Thanks everybody! I'm wanting this to hollow out for a kaleidoscope so I guess I may be making a trip to HF. Thanks for the pointers about using the lathe to do this. I actually wonder if my DP would even be large enough for a bit the size I'd need.


----------



## wdcav1952 (Jun 10, 2007)

Angela, your obsession with size is disturbing. [}][]


----------



## skiprat (Jun 10, 2007)

Here's a pic of how I would set it up in a bench drill press. However, if I had a 3 wheel lathe steady then I'd do it on the lathe.
Let us know how you solve it.




<br />


----------



## leehljp (Jun 10, 2007)

MLCS, a division in the same company as PSI (pens) has a <b>forstner bit extender</b> that is helpful if you are turning/drilling out longer sections. I made some duck calls and the regular forstners would not drill/cut all the way through the 4 inch length. I had to reverse the blanks and drill from the other end.
Then I ordered the forstner bit extender. It works great now. I don't know if you want one that long or not but in case you do here is the answer to longer kaleidoscopes.

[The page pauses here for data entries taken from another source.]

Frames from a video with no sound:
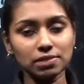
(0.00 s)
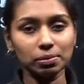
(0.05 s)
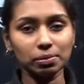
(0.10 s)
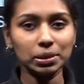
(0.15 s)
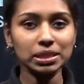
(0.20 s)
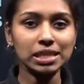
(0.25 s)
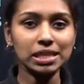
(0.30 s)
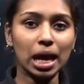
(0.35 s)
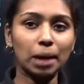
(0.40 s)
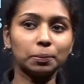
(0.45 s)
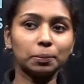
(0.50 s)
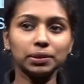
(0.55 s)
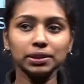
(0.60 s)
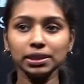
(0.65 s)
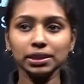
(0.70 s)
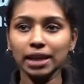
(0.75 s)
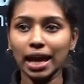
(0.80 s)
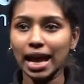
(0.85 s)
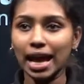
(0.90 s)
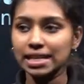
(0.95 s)
from the chapter
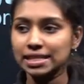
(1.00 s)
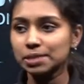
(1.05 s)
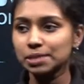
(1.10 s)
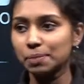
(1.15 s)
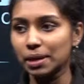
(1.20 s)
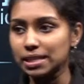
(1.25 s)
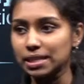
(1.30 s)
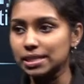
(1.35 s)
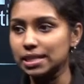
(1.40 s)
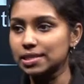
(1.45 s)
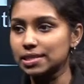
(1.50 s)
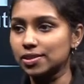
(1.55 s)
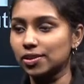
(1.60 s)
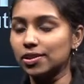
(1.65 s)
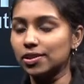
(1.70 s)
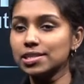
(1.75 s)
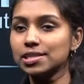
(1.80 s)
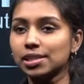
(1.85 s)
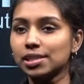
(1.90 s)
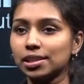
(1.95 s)
acid, base and
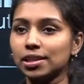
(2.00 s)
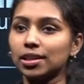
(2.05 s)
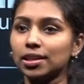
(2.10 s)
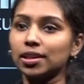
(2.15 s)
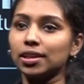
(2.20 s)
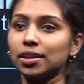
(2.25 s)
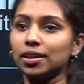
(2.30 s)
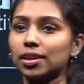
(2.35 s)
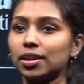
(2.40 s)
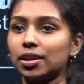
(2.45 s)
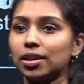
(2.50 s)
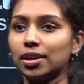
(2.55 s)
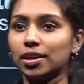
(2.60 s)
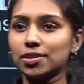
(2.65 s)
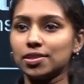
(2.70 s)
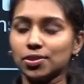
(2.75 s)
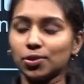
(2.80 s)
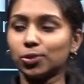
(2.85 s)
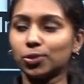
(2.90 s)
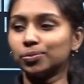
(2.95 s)
salts.
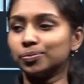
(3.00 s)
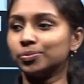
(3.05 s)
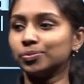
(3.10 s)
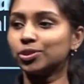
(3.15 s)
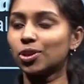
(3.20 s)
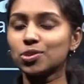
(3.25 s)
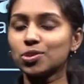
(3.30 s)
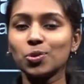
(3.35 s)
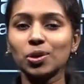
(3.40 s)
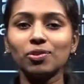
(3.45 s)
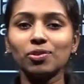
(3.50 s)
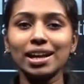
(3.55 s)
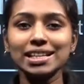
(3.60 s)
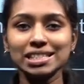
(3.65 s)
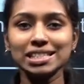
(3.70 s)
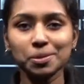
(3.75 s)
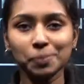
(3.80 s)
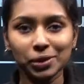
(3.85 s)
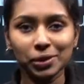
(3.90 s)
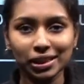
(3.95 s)
So, those who are watching
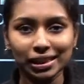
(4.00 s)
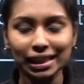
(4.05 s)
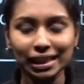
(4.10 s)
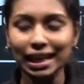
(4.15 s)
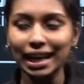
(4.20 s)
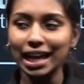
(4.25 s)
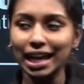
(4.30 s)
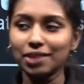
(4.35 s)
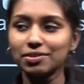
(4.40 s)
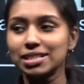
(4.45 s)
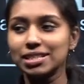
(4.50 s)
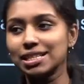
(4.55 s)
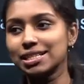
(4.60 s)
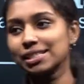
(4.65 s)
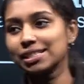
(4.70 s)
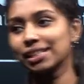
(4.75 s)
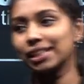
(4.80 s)
the particular live, just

Forstner bit extender here! Look at the bottom of the page.


----------



## LEAP (Jun 10, 2007)

Angela, I've done a few kaleidoscopes by drilling on the lathe with a 5" forstner bit extension. I clamp the square block in the chuck then drill on the lathes slowest speed. Clear the chips often. I stop drilling a little short of the chuck and cut off the last 1/4" or so.


----------



## woodwish (Jun 10, 2007)

Angela, I make probably 100+ k'scopes per year that require anywhere from 1 1/16" to 1 3/4" boring up to 10" deep.  I do the same as Phil above, and would never try this on a drill press.  It's a fair amount of work but if you turn the lathe down slow, a good 4 jaw chuck, and the bit in a drill chuck on the tail stock it can be done.  Clear the chips often, and each species of wood behaves differently.

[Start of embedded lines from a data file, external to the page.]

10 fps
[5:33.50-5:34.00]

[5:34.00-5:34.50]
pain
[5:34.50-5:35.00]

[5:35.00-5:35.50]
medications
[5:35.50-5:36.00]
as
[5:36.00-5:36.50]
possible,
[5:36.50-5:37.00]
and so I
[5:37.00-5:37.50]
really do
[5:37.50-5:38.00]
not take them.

One bit of advice- bore out the center, rough turn it round and set aside to fully dry a while before finish turning and assembly.  After it dries a while I always run the bit in it one more time, the wood almost always shrinks no matter how dry it was when you started and this will save a lot of trouble getting the mirrors in it.  It almost always ends up oval shaped when it shrinks also, reboring solves that problem also.


----------



## angboy (Jun 10, 2007)

> _Originally posted by wdcav1952_
> <br />Angela, your obsession with size is disturbing. [}][]



UUuhhhh.. thanks for pointing that out Cav[:0][:0]!!! And thanks to the others who had helpful words to offer. OK, OK, Cav's were helpful too- good for a laugh!![][][]


----------



## Doghouse (Jun 13, 2007)

I purchased a 2 1/2 and a 3" from Lee Valley.  It works great!  The one trick is that you want to chuck the bit in the tail stock so that you can spin the workpiece slow enough for the bit to bite without stalling.  The drill press does  not get slow enough for that big of a bit.  (JMHO)


----------



## Phil Joines (Jun 16, 2007)

Most fostner bits have a 3/8" shaft. You can make any length extension using 3/8" drill rod and a 3/8" shaft coupler. The couplers are available from MSC, Enco, Etc.


----------